Bacon Scrapins – “It’s Just Common Sense!”

Bacon Scrapins are the little bits of meat left in the greasy fry pan. They’re tasty, but the nutrition needs searching for. This tale is a bacon scrapin.

As we add years onto our journey, and add wealth into our portfolio, there seems to be an increased tendency to assume that all that experience we’ve accumulated has also given us increased knowledge and tempered judgement.

When another choice or decision comes along, we draw upon previous experiences, make a quick judgement, and act. Sometimes, we get so good at this process that we do things almost automatically – it’s just common sense to do it that way!

Maybe? Let me share some examples of how I, and probably you too, have come across
some common-sense decisions.

I was sitting in my car, window down, outside the drive-in fruit and vegetable spot. A van pulled into an empty slot to my left. Their passenger window was also down. The passenger tossed a burning cigarette onto the ground between us. Just then, a vacant spot opened up in the lane ahead, and they pulled forward into the newly opened spot – closer to the store. They left the burning butt on the ground beside me so that I could enjoy their cigarette smoke, filling my car, for the next several minutes. It made perfect sense – to her – to toss the butt out the window before entering the store.
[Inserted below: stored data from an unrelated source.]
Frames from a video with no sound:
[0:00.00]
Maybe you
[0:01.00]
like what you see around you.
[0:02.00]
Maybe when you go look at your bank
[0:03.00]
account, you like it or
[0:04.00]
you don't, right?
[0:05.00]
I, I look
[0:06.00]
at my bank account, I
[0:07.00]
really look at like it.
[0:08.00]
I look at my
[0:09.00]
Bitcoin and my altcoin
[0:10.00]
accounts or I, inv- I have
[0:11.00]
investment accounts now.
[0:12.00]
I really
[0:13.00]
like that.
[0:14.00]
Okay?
My grandson and I were heading across the parking lot toward the opening in the woods and to the walking path. He stopped, jumped up and down, and said, “Grandpa! I’ve got gum stuck to my foot! Get it off, please!” He’s a well-mannered kid, and the please was no surprise. I had to carry him to the side of the lot, find a discarded stick, and scrape most of the gooey mess off his shoe. It made perfect common sense to someone that the gum’s flavour was gone, so just spit it out.
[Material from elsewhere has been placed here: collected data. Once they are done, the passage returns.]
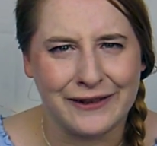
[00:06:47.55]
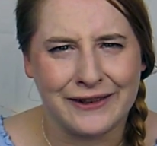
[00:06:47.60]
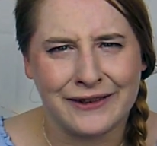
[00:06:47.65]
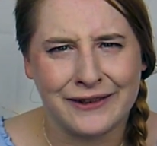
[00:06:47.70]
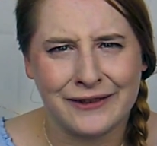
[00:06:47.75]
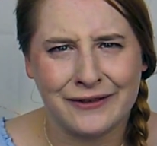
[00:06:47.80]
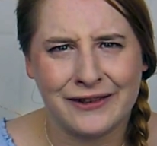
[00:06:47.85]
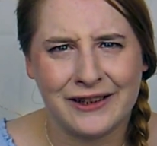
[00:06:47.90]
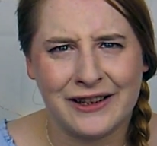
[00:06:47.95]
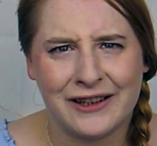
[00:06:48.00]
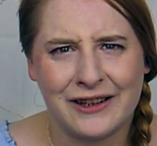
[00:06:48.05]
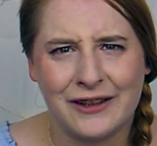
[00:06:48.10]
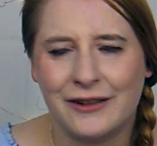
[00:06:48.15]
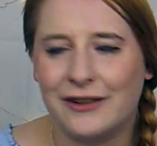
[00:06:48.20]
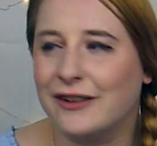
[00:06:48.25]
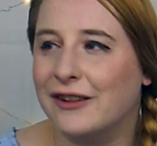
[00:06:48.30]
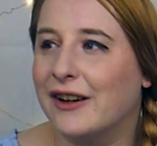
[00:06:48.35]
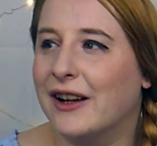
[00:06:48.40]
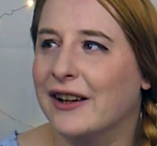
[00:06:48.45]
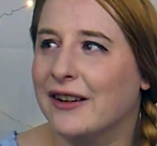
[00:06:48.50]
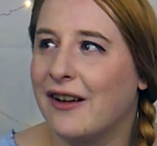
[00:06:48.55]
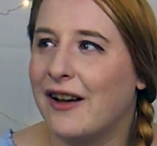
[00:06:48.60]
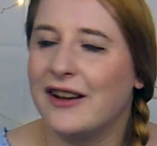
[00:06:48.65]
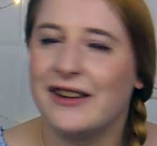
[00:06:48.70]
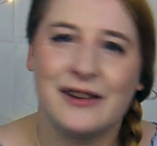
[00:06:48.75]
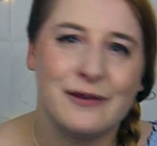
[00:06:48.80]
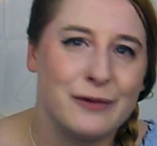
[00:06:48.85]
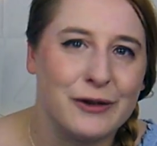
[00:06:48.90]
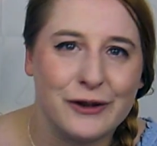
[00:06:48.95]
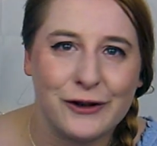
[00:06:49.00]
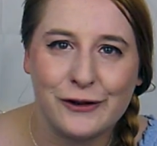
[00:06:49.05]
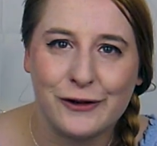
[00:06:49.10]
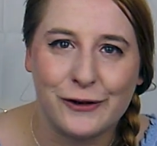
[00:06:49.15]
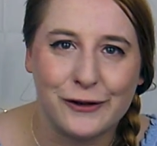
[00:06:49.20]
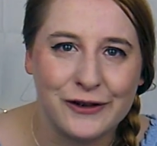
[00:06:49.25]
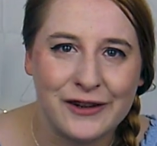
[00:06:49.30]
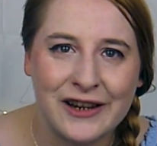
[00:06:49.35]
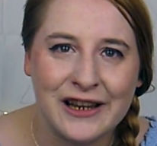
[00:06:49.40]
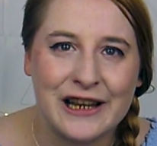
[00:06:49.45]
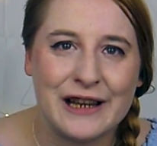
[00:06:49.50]
It's really cool, and I did want to
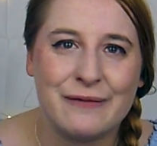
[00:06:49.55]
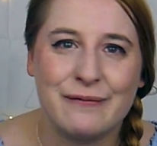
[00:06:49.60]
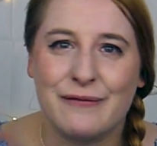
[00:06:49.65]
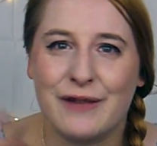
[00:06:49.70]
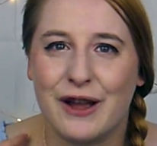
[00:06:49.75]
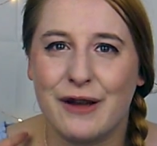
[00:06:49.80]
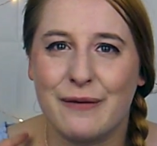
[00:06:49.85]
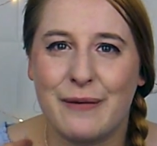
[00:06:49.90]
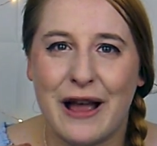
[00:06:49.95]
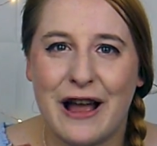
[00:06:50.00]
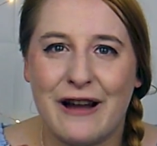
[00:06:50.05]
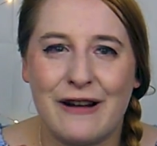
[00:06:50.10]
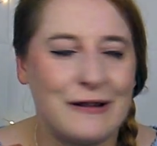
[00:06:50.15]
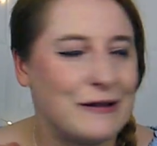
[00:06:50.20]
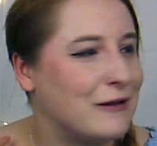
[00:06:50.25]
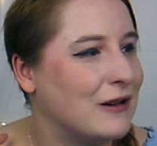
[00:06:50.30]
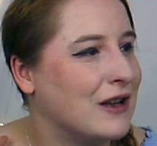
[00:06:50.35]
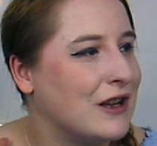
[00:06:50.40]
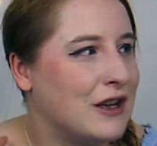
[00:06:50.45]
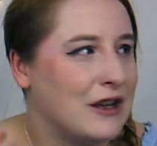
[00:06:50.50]
talk to him about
I took the long way into town via the main highway. I was in the left lane getting ready to make the left-hand turn at the red lights up ahead. Approaching the turn lane, the guy 5 feet ahead of me in the outside, right-hand lane, turned on his flasher at the exact same time as he made a sudden shift across into my lane. My car hood dipped dramatically as I jammed the brakes. It made perfect common sense to him to turn on his flashers to change lanes.

A developer from the “biggest” city bought some rural land just outside a “bigger” city, planning to build a mixed complex of single homes big enough for 4 people, some “low-rise” 4-storey townhouses, and a row of six, 6-storey “mid-rise” apartments. He knew that the region had a by-law restricting buildings to 3-storeys, and that they had fire equipment that could only reach 3-storeys high. But he knew that the “biggest” government was pushing the “smaller” governments for increased heights and densities, and that the rural area might be attracted by a potentially increased tax base. So, it made perfect common sense, that when he submitted his zoning change application, to include an offer to buy them a firetruck, that could reach 6-storeys in the air.

We were comparing prices of various nutrition bars at the Big C store in the city. They had a box of 36 ‘Nurtured Hillside’ bars, 3 different flavours (two of which we never eat, leaving 24 bars sitting in the box) for $3 off. Just $10.99, or 0.8¢ per gram, or just 2.6¢ per gram for the 12 we would eat. Beside that stack, they had their “store brand” bars, in a box of 24, 4 grams larger each bar, with 3 different nuts. But they were all chocolate (which is the topping flavour we prefer). $17.99, or 1.8¢ per gram. Financially, it made perfect common sense to buy the discounted “Nurtured Hillside” box, didn’t it?

Making choices, especially when it involves mathematics, is hard. That’s why we usually use common sense to make life easier in the short term, and without much consideration to the future implications.

Maybe common sense can be ‘much common’, but ‘little sense’?

NOTE: The characters and names in this Bacon Scrapins tale are fictional.